EXERCISE
Nothing in the data should be left out, so repeat it all exactly.
.....
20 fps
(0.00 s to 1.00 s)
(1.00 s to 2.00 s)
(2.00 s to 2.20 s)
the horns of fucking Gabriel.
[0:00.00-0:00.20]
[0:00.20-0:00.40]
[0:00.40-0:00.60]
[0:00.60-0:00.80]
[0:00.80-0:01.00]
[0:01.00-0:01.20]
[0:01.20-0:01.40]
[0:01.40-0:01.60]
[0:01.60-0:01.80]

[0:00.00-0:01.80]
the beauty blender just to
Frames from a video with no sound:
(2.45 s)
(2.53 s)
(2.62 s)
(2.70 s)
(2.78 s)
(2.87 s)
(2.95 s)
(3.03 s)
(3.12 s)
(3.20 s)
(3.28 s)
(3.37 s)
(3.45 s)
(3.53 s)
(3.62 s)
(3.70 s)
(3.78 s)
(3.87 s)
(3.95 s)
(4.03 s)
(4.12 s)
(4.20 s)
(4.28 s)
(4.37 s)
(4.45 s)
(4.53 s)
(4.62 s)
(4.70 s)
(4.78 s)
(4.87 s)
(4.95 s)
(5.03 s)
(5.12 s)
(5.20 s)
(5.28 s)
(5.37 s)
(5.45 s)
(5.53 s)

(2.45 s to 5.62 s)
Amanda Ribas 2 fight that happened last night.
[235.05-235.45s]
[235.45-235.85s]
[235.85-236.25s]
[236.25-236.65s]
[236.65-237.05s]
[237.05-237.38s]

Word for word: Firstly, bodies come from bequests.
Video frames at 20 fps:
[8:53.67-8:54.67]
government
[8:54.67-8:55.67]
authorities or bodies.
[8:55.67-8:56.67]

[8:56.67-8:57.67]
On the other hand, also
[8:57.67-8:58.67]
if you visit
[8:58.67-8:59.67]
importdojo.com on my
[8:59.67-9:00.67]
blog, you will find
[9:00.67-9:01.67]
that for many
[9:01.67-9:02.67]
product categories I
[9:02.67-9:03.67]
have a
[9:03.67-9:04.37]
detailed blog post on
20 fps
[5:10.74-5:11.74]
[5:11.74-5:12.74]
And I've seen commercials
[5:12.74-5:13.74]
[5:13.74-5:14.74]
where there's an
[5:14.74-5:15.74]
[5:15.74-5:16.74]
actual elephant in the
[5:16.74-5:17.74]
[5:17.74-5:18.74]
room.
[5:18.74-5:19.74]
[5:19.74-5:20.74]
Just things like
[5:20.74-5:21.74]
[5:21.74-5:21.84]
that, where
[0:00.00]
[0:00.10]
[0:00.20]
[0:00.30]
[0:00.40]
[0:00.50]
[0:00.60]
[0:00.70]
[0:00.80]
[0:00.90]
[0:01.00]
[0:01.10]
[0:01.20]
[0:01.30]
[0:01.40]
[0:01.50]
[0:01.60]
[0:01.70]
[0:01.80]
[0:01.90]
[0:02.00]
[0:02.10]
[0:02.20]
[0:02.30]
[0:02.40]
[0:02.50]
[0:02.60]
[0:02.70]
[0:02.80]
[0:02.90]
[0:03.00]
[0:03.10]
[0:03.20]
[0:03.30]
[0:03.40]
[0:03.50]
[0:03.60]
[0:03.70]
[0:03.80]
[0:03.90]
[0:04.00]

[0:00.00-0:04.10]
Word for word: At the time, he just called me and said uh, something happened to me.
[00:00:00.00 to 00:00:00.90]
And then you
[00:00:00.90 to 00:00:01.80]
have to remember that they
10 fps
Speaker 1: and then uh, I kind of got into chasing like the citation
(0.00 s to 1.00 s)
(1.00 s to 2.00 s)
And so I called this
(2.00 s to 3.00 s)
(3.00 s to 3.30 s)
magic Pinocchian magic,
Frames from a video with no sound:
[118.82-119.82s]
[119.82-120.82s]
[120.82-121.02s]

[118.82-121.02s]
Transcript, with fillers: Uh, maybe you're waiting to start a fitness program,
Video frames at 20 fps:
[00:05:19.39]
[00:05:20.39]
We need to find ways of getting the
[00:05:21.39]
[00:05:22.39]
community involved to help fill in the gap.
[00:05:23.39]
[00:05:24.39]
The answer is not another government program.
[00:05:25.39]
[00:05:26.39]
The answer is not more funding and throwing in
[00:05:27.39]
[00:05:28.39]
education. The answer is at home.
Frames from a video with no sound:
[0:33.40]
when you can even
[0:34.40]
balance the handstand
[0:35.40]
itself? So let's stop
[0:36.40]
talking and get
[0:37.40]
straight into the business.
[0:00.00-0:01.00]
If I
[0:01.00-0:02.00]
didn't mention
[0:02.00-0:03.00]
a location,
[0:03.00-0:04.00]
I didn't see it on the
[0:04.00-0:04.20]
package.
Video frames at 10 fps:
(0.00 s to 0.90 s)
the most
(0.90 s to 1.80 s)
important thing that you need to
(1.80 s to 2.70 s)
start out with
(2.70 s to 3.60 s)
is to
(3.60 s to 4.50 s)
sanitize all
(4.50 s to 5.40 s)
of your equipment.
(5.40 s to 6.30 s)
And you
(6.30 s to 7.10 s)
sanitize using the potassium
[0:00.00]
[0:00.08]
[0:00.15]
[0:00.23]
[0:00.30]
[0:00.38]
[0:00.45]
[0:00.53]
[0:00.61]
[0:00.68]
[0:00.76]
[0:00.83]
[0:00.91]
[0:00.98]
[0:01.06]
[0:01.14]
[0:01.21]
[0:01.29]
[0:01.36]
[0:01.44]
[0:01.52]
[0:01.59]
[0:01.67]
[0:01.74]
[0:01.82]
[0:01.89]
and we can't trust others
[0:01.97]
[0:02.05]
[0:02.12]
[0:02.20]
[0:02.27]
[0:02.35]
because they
.....
RESULT FOR THIS TASK
20 fps
(0.00 s to 1.00 s)
(1.00 s to 2.00 s)
(2.00 s to 2.20 s)
the horns of fucking Gabriel.
[0:00.00-0:00.20]
[0:00.20-0:00.40]
[0:00.40-0:00.60]
[0:00.60-0:00.80]
[0:00.80-0:01.00]
[0:01.00-0:01.20]
[0:01.20-0:01.40]
[0:01.40-0:01.60]
[0:01.60-0:01.80]

[0:00.00-0:01.80]
the beauty blender just to
Frames from a video with no sound:
(2.45 s)
(2.53 s)
(2.62 s)
(2.70 s)
(2.78 s)
(2.87 s)
(2.95 s)
(3.03 s)
(3.12 s)
(3.20 s)
(3.28 s)
(3.37 s)
(3.45 s)
(3.53 s)
(3.62 s)
(3.70 s)
(3.78 s)
(3.87 s)
(3.95 s)
(4.03 s)
(4.12 s)
(4.20 s)
(4.28 s)
(4.37 s)
(4.45 s)
(4.53 s)
(4.62 s)
(4.70 s)
(4.78 s)
(4.87 s)
(4.95 s)
(5.03 s)
(5.12 s)
(5.20 s)
(5.28 s)
(5.37 s)
(5.45 s)
(5.53 s)

(2.45 s to 5.62 s)
Amanda Ribas 2 fight that happened last night.
[235.05-235.45s]
[235.45-235.85s]
[235.85-236.25s]
[236.25-236.65s]
[236.65-237.05s]
[237.05-237.38s]

Word for word: Firstly, bodies come from bequests.
Video frames at 20 fps:
[8:53.67-8:54.67]
government
[8:54.67-8:55.67]
authorities or bodies.
[8:55.67-8:56.67]

[8:56.67-8:57.67]
On the other hand, also
[8:57.67-8:58.67]
if you visit
[8:58.67-8:59.67]
importdojo.com on my
[8:59.67-9:00.67]
blog, you will find
[9:00.67-9:01.67]
that for many
[9:01.67-9:02.67]
product categories I
[9:02.67-9:03.67]
have a
[9:03.67-9:04.37]
detailed blog post on
20 fps
[5:10.74-5:11.74]
[5:11.74-5:12.74]
And I've seen commercials
[5:12.74-5:13.74]
[5:13.74-5:14.74]
where there's an
[5:14.74-5:15.74]
[5:15.74-5:16.74]
actual elephant in the
[5:16.74-5:17.74]
[5:17.74-5:18.74]
room.
[5:18.74-5:19.74]
[5:19.74-5:20.74]
Just things like
[5:20.74-5:21.74]
[5:21.74-5:21.84]
that, where
[0:00.00]
[0:00.10]
[0:00.20]
[0:00.30]
[0:00.40]
[0:00.50]
[0:00.60]
[0:00.70]
[0:00.80]
[0:00.90]
[0:01.00]
[0:01.10]
[0:01.20]
[0:01.30]
[0:01.40]
[0:01.50]
[0:01.60]
[0:01.70]
[0:01.80]
[0:01.90]
[0:02.00]
[0:02.10]
[0:02.20]
[0:02.30]
[0:02.40]
[0:02.50]
[0:02.60]
[0:02.70]
[0:02.80]
[0:02.90]
[0:03.00]
[0:03.10]
[0:03.20]
[0:03.30]
[0:03.40]
[0:03.50]
[0:03.60]
[0:03.70]
[0:03.80]
[0:03.90]
[0:04.00]

[0:00.00-0:04.10]
Word for word: At the time, he just called me and said uh, something happened to me.
[00:00:00.00 to 00:00:00.90]
And then you
[00:00:00.90 to 00:00:01.80]
have to remember that they
10 fps
Speaker 1: and then uh, I kind of got into chasing like the citation
(0.00 s to 1.00 s)
(1.00 s to 2.00 s)
And so I called this
(2.00 s to 3.00 s)
(3.00 s to 3.30 s)
magic Pinocchian magic,
Frames from a video with no sound:
[118.82-119.82s]
[119.82-120.82s]
[120.82-121.02s]

[118.82-121.02s]
Transcript, with fillers: Uh, maybe you're waiting to start a fitness program,
Video frames at 20 fps:
[00:05:19.39]
[00:05:20.39]
We need to find ways of getting the
[00:05:21.39]
[00:05:22.39]
community involved to help fill in the gap.
[00:05:23.39]
[00:05:24.39]
The answer is not another government program.
[00:05:25.39]
[00:05:26.39]
The answer is not more funding and throwing in
[00:05:27.39]
[00:05:28.39]
education. The answer is at home.
Frames from a video with no sound:
[0:33.40]
when you can even
[0:34.40]
balance the handstand
[0:35.40]
itself? So let's stop
[0:36.40]
talking and get
[0:37.40]
straight into the business.
[0:00.00-0:01.00]
If I
[0:01.00-0:02.00]
didn't mention
[0:02.00-0:03.00]
a location,
[0:03.00-0:04.00]
I didn't see it on the
[0:04.00-0:04.20]
package.
Video frames at 10 fps:
(0.00 s to 0.90 s)
the most
(0.90 s to 1.80 s)
important thing that you need to
(1.80 s to 2.70 s)
start out with
(2.70 s to 3.60 s)
is to
(3.60 s to 4.50 s)
sanitize all
(4.50 s to 5.40 s)
of your equipment.
(5.40 s to 6.30 s)
And you
(6.30 s to 7.10 s)
sanitize using the potassium
[0:00.00]
[0:00.08]
[0:00.15]
[0:00.23]
[0:00.30]
[0:00.38]
[0:00.45]
[0:00.53]
[0:00.61]
[0:00.68]
[0:00.76]
[0:00.83]
[0:00.91]
[0:00.98]
[0:01.06]
[0:01.14]
[0:01.21]
[0:01.29]
[0:01.36]
[0:01.44]
[0:01.52]
[0:01.59]
[0:01.67]
[0:01.74]
[0:01.82]
[0:01.89]
and we can't trust others
[0:01.97]
[0:02.05]
[0:02.12]
[0:02.20]
[0:02.27]
[0:02.35]
because they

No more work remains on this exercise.